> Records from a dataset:

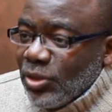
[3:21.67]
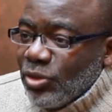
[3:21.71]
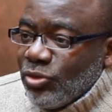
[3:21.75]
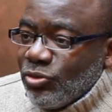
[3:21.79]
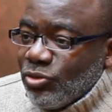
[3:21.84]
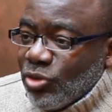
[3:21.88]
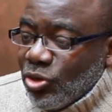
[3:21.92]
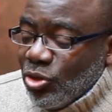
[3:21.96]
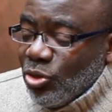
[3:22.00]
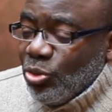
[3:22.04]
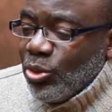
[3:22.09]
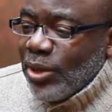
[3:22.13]

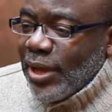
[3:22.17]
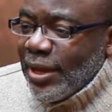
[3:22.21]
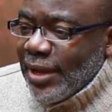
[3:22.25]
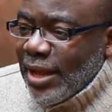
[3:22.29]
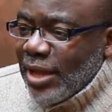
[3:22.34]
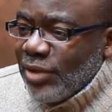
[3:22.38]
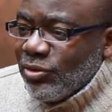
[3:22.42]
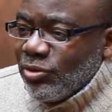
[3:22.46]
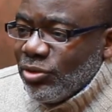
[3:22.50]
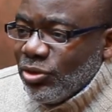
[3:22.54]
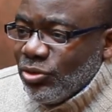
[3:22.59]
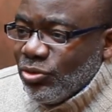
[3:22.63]
So you can
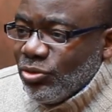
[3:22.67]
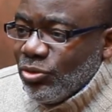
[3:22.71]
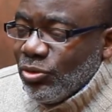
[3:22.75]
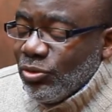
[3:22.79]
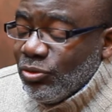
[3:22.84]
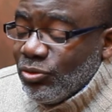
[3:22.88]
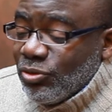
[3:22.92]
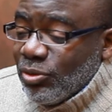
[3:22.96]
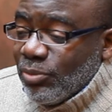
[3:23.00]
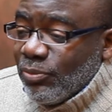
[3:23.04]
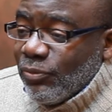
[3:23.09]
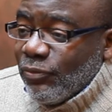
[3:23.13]
actually do
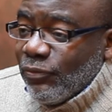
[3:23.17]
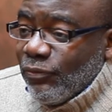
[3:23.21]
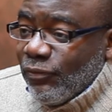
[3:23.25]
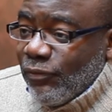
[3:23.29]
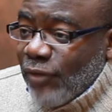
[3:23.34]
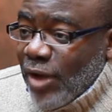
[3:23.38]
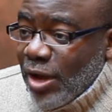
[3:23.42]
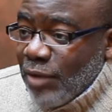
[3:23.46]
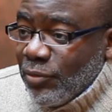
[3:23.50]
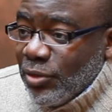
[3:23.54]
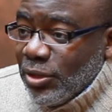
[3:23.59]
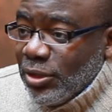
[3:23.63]
some
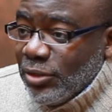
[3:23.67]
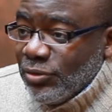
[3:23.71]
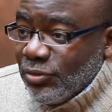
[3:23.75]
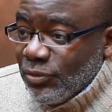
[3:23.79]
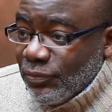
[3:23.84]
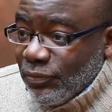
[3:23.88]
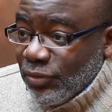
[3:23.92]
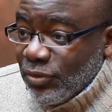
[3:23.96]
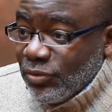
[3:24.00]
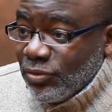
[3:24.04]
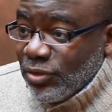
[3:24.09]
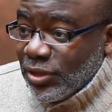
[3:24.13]
very
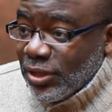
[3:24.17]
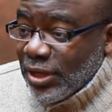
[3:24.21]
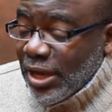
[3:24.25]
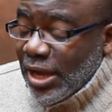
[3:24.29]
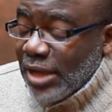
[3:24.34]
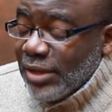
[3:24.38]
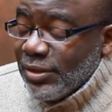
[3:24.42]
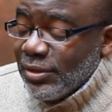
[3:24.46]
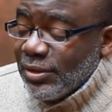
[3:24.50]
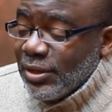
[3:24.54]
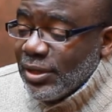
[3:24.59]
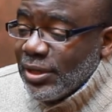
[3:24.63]

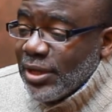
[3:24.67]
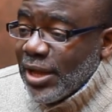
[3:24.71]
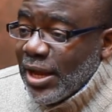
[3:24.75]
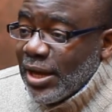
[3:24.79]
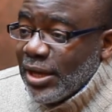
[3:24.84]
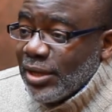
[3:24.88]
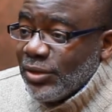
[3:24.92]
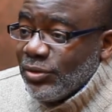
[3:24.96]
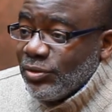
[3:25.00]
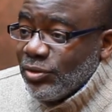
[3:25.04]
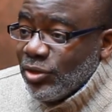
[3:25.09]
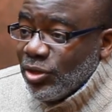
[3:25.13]
sophisticated
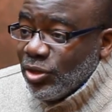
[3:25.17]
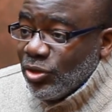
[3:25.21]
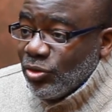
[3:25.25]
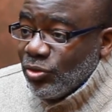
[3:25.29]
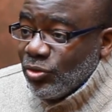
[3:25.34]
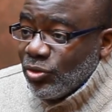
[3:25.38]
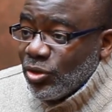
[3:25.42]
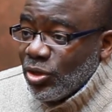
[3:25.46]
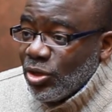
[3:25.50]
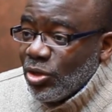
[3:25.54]
analyses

> Your assignment: Without including any pictures, repeat the records above exactly.

> The answer:
[3:21.67]
[3:21.71]
[3:21.75]
[3:21.79]
[3:21.84]
[3:21.88]
[3:21.92]
[3:21.96]
[3:22.00]
[3:22.04]
[3:22.09]
[3:22.13]

[3:22.17]
[3:22.21]
[3:22.25]
[3:22.29]
[3:22.34]
[3:22.38]
[3:22.42]
[3:22.46]
[3:22.50]
[3:22.54]
[3:22.59]
[3:22.63]
So you can
[3:22.67]
[3:22.71]
[3:22.75]
[3:22.79]
[3:22.84]
[3:22.88]
[3:22.92]
[3:22.96]
[3:23.00]
[3:23.04]
[3:23.09]
[3:23.13]
actually do
[3:23.17]
[3:23.21]
[3:23.25]
[3:23.29]
[3:23.34]
[3:23.38]
[3:23.42]
[3:23.46]
[3:23.50]
[3:23.54]
[3:23.59]
[3:23.63]
some
[3:23.67]
[3:23.71]
[3:23.75]
[3:23.79]
[3:23.84]
[3:23.88]
[3:23.92]
[3:23.96]
[3:24.00]
[3:24.04]
[3:24.09]
[3:24.13]
very
[3:24.17]
[3:24.21]
[3:24.25]
[3:24.29]
[3:24.34]
[3:24.38]
[3:24.42]
[3:24.46]
[3:24.50]
[3:24.54]
[3:24.59]
[3:24.63]

[3:24.67]
[3:24.71]
[3:24.75]
[3:24.79]
[3:24.84]
[3:24.88]
[3:24.92]
[3:24.96]
[3:25.00]
[3:25.04]
[3:25.09]
[3:25.13]
sophisticated
[3:25.17]
[3:25.21]
[3:25.25]
[3:25.29]
[3:25.34]
[3:25.38]
[3:25.42]
[3:25.46]
[3:25.50]
[3:25.54]
analyses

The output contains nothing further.